Billy sighed, staring at the floor. "No, you have it right. He's fashioned himself a… well. A costume."
"A costume," Wilson crooned happily. "Oh, that's grand. Tell me, is it the robes of a king, or a jester, or maybe one of the Celestes? Or, maybe, just maybe, old Alexander goes around in women's things? Please tell me it's women's things."

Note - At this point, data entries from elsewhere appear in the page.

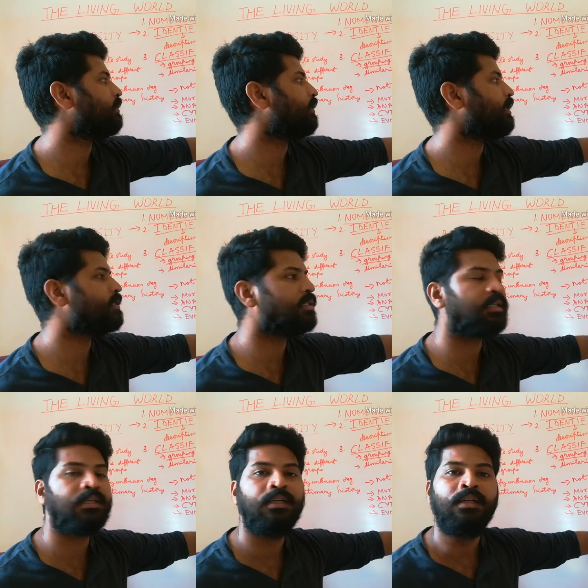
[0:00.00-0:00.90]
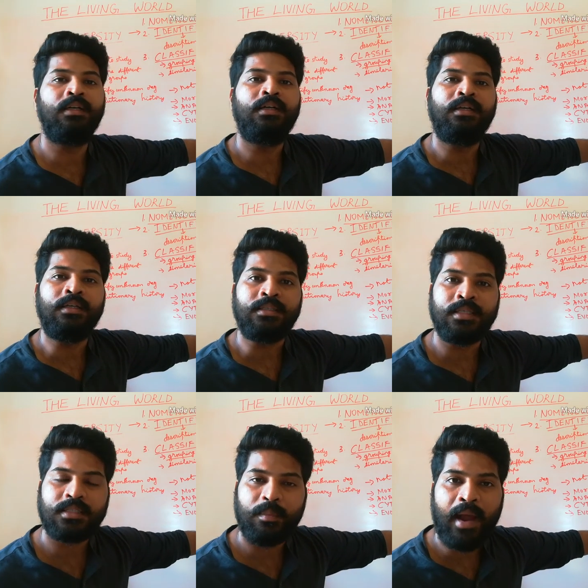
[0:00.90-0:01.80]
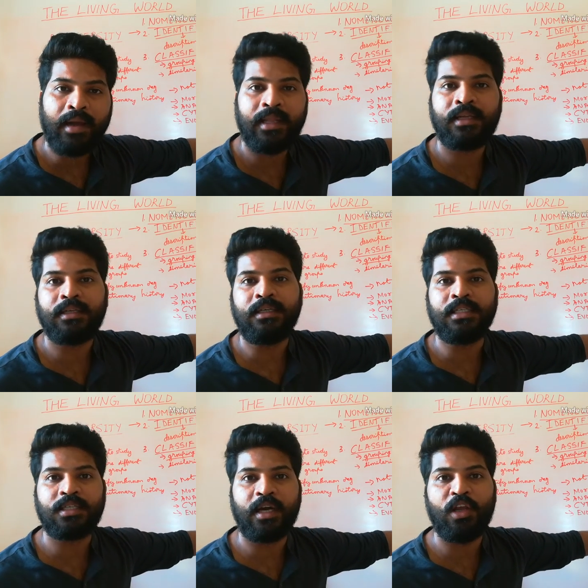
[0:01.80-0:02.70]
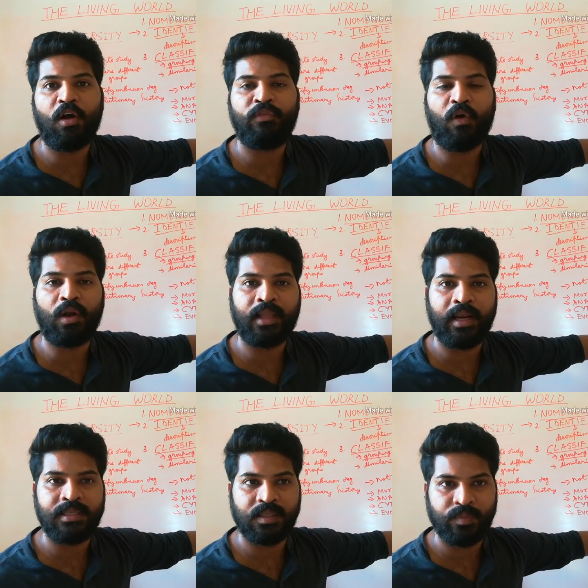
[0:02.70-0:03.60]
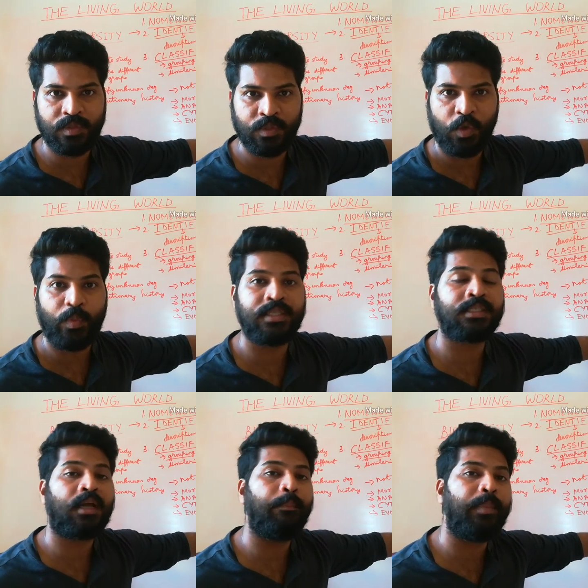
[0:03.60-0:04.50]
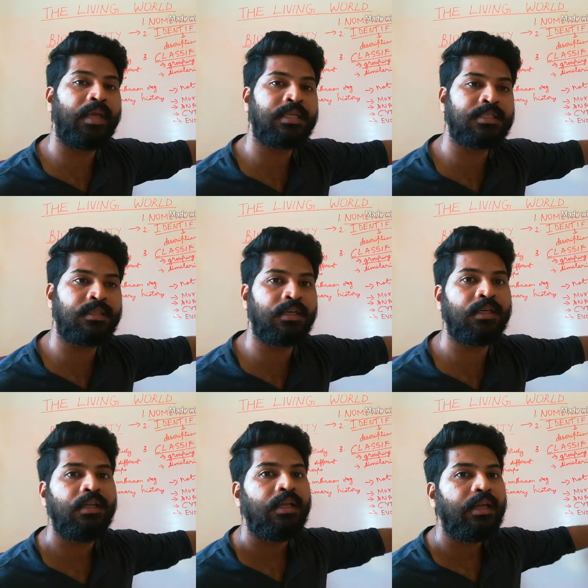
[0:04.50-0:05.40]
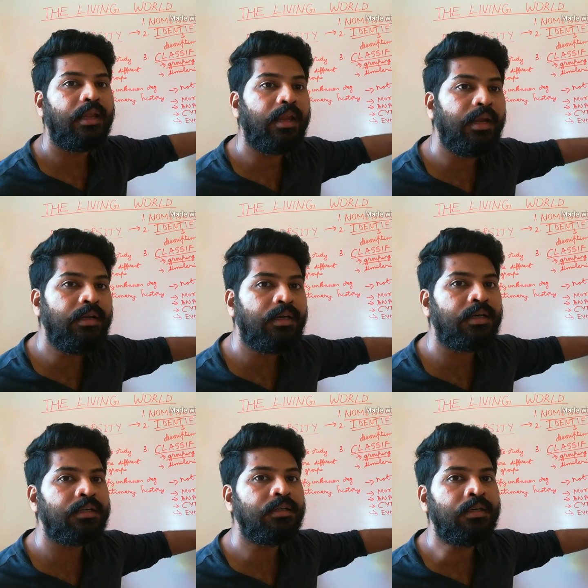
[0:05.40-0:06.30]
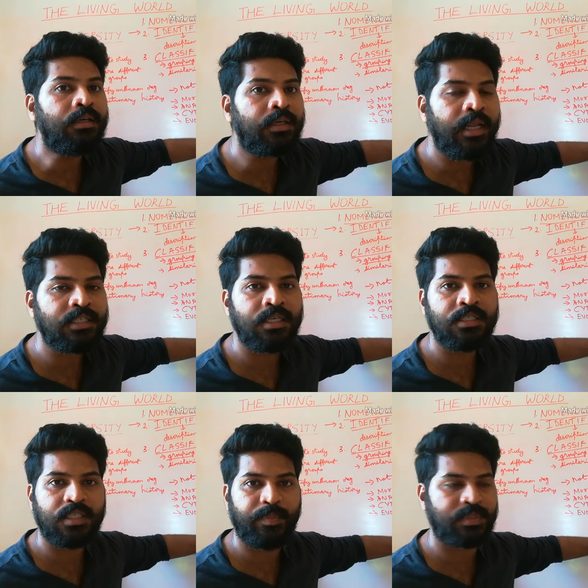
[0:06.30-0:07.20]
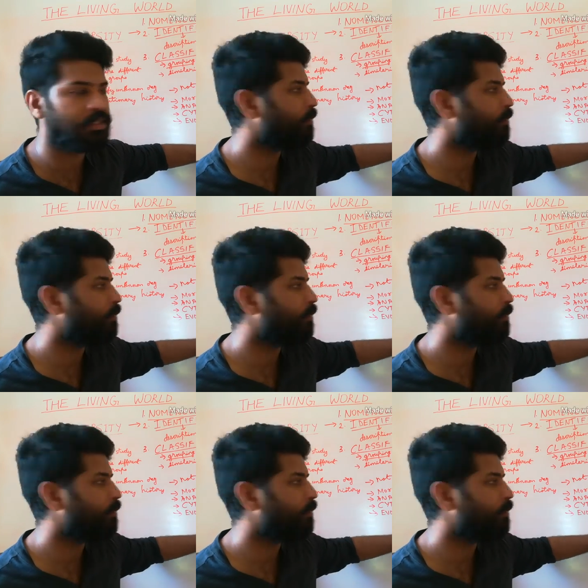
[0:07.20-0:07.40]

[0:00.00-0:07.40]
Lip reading: is the systematic study of organisms which compares the interrelationships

"He mutters a lot about fires in the city, and the dead. And sometimes he's right about things, weeks before they happen." Billy covered his face with his hand. "Sometimes it seems like he's talking to the dead, or those who are about to die, or have been dead for generations. And he's taken to wearing a mask. Black. There are words across the face of it, but I don't know the language."
I didn't hear the glass snap in my hand, but I felt the bite of the whiskey as it mixed with the blood lacing its way down my wrist. I turned to look at Wilson, but he was gone, heading to the stairs. I followed. Billy stayed at the bar, talking to us as we left, but I couldn't hear what he was saying.